Extracted records:
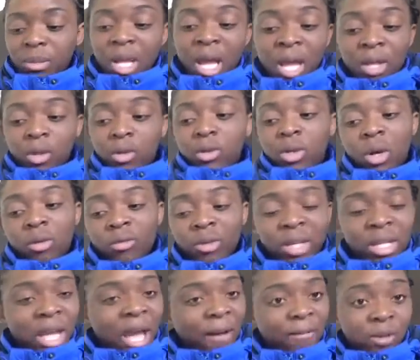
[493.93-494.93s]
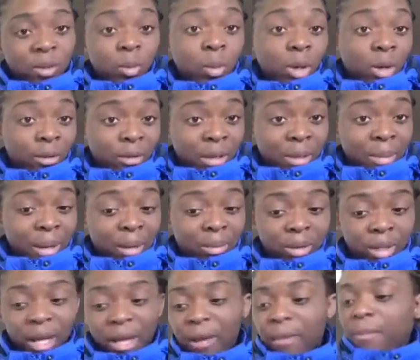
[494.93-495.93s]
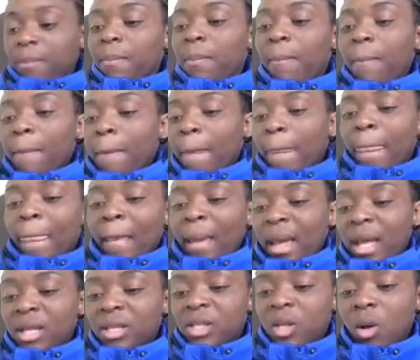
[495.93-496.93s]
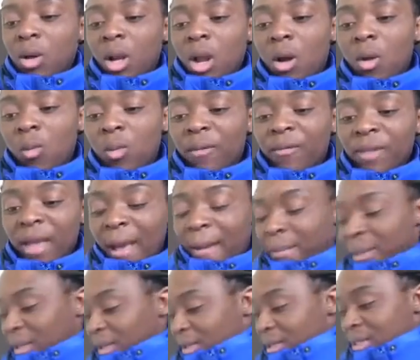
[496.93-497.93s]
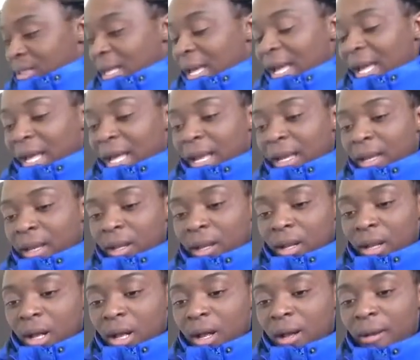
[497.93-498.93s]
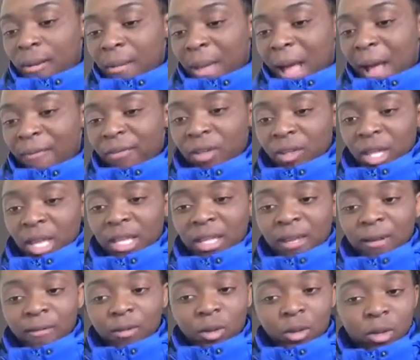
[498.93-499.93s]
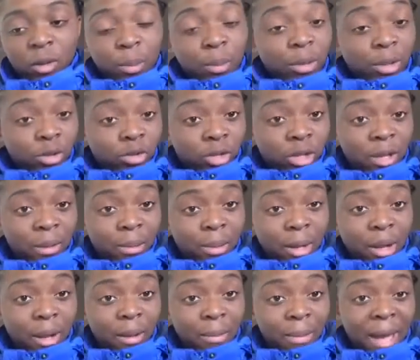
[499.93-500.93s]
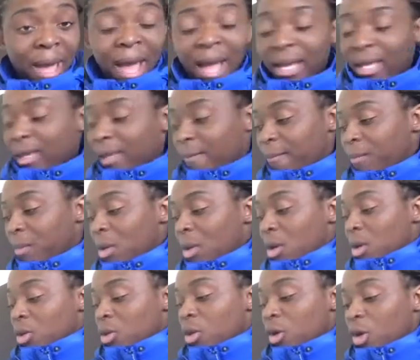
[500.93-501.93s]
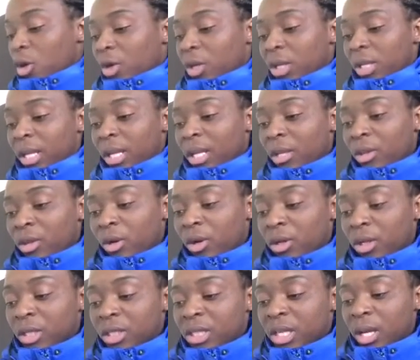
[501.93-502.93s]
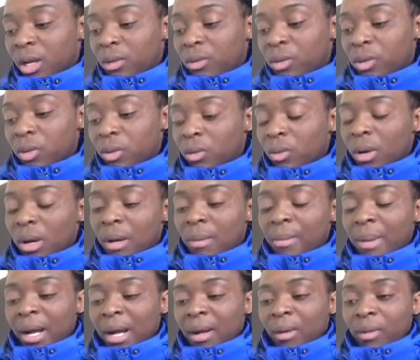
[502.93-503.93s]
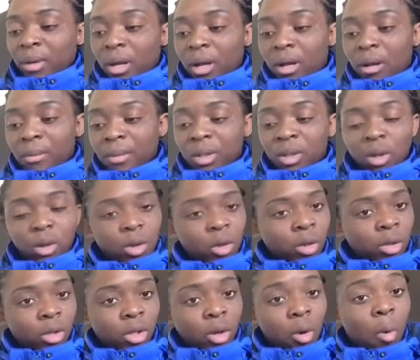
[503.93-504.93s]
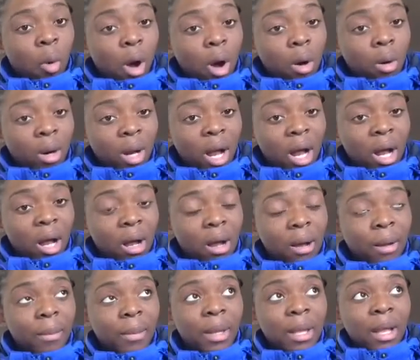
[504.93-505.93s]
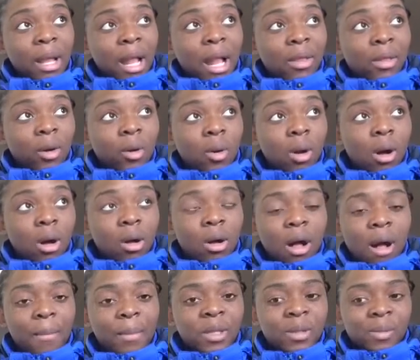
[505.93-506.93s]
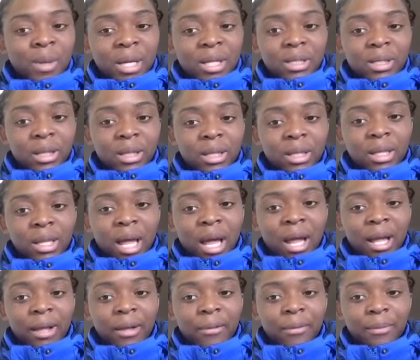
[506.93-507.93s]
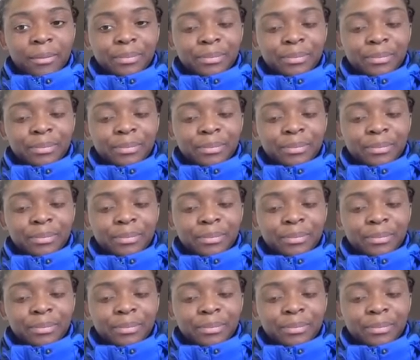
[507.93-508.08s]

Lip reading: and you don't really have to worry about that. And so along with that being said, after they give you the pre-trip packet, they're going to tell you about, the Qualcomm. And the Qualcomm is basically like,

---

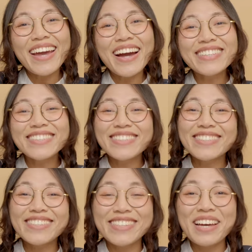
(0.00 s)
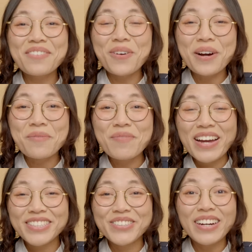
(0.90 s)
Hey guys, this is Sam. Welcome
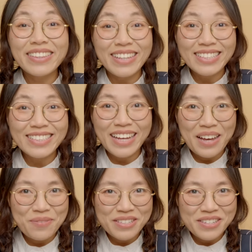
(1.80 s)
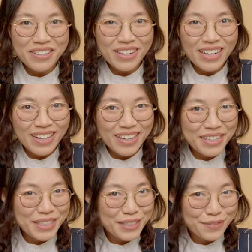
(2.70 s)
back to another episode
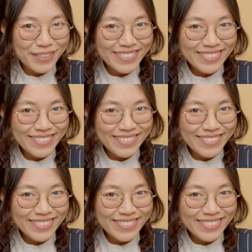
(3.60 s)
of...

TASK OBJECTIVE:
Going by the data above, the answer is exactly the lines from the one holding "[501.93-502.93s]" to the one holding "Lip reading: and", both kept, with the pictures left out.

REPLY:
[501.93-502.93s]
[502.93-503.93s]
[503.93-504.93s]
[504.93-505.93s]
[505.93-506.93s]
[506.93-507.93s]
[507.93-508.08s]

Lip reading: and you don't really have to worry about that. And so along with that being said, after they give you the pre-trip packet, they're going to tell you about, the Qualcomm. And the Qualcomm is basically like,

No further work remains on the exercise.